Relacionamentos líquidos
Zygmunt Bauman, um filósofo e sociólogo polonês, defendia uma teoria que se chamava modernidade líquida, que compreende o momento em que estamos vivendo atualmente. Para ele, as relações estabelecidas pelas pessoas se transformaram de maneira muito rápida e imprevisível. A modernidade, para Bauman, seria como os líquidos, que não possuem capacidade de manter sua forma, a coletividade e solidariedade ficam em segundo plano, e quem assume a primeira posição é o individualismo. Nós sabemos que a instabilidade econômica, as novas tecnologias e a globalização tiveram grande influência na perda desses sentimentos, mas como resgatar a solidariedade do ser humano? Erci Ribeiro, quando perguntada sobre como e qual seria o papel do serviço social na luta de resgate da coletividade e solidariedade do ser humano, diz que não trabalha com a perspectiva da subjetividade, que seria o campo de intervenção de psicólogos, mas o que norteia os princípios do serviço social é a coletividade. “As estratégias que nós, assistentes sociais, adotamos são estratégias tão amplas mas que partem desses princípios fundamentais, desde campanhas, rodas de conversas, uso das novas tecnologias como as redes sociais, respeitando sempre a categoria do trabalhador e sua condição, utilizamos estratégias como rádios comunitárias, webtv, teatro, música, como ferramentas que nos apoiam nas relações da sociedade de uma forma coletiva”, detalhou. Segundo o psicólogo Aldry Santos, a pandemia nos coloca em uma situação em que nossos recursos individuais de enfrentamento não são suficientes para lidar com as consequências encontradas, o que resulta em uma colaboração maior entre as pessoas e até mesmo o sentimento de solidariedade entre os indivíduos. “ O grande po
der do humano é a capacidade de, juntos, transformar a realidade. A vida que temos hoje é fruto do trabalho de muitos. Pode faltar recursos econômicos, mas isto não impede do ser humano trabalhar e transformar a realidade. E juntos, podemos potencializar a construção das estratégias de enfrentamento da realidade. O compartilhar é uma grande força para construção de cada um e da sociedade”, explicou. Assim como há espaço para atitudes solidárias, também há espaço para atitudes individualistas. Para Santos, não podemos considerá-las como atitudes egoístas.
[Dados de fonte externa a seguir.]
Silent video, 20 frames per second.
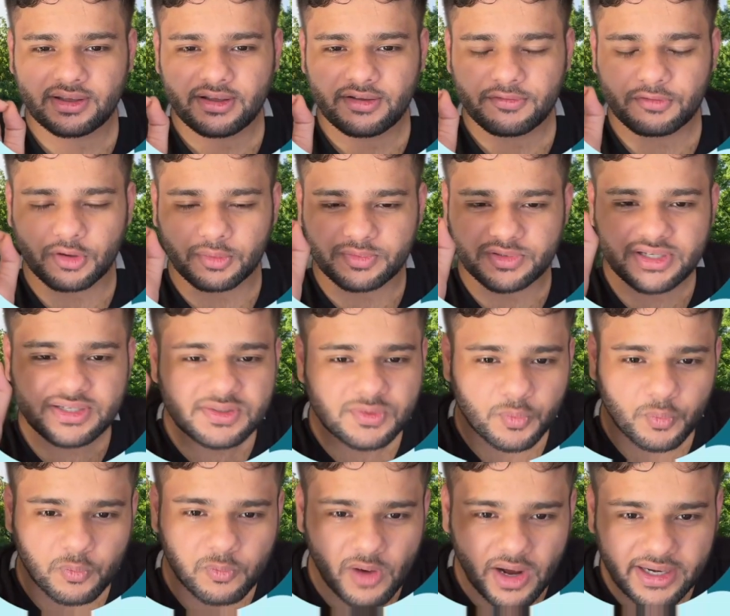from just
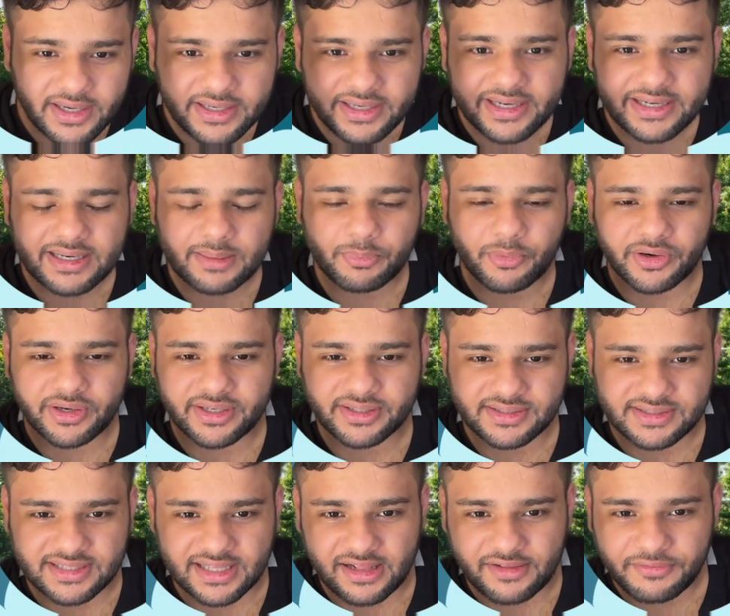one data point
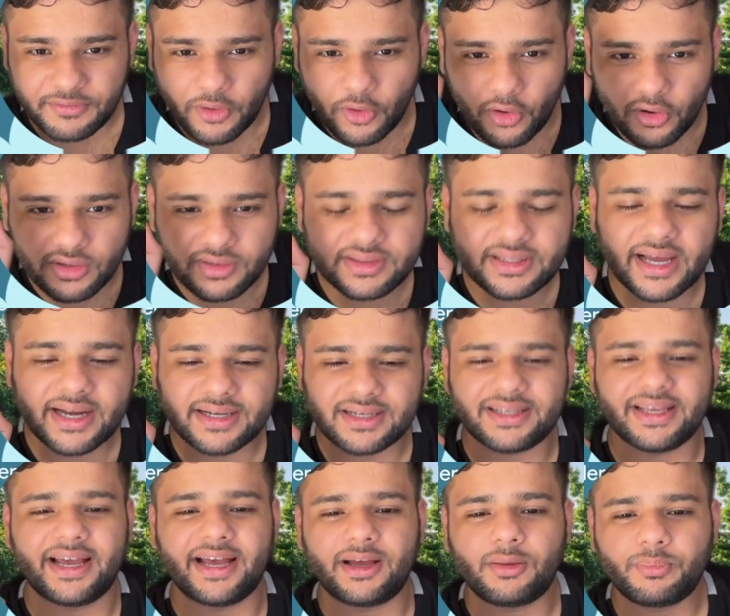itself on that gap,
Para ele um dos valores prevalentes na nossa sociedade está ligado ao individualismo. “Esse valor, quando disseminado, passa a conduzir de forma mais presente a vida das pessoas”. Em uma sociedade que também valoriza a competição, transforma o egoísmo em modo mais aceito. “Além disso, creio que exista um outro fator que pesa: o anonimato das vidas contemporâneas. Muitas vezes, não somos visíveis para o outro, não temos tempo para se importar com o outro, pois estamos sempre atarefados, correndo, sem tempo para olhar para o lado, e o outro, muitas vezes está do lado e não percebemos. O que podemos pensar é que, a partir do nosso modo de vida atual, podemos nos tornar insensíveis ao outro”. Todos os especialistas com quem conversamos, quando perguntados sobre egoísmo, citaram o individualismo como a palavra correta a ser usada, o que está relacionado com o modo de vida da a sociedade contemporânea e capitalista. De fato, os jornais mostram cada vez mais casos de egoísmos e preconceitos, mas também luta de pessoas contra essas injustiças. Para os especialistas, o momento é de olhar para o outro, de empatia, de altruísmo. Não é de desabraço.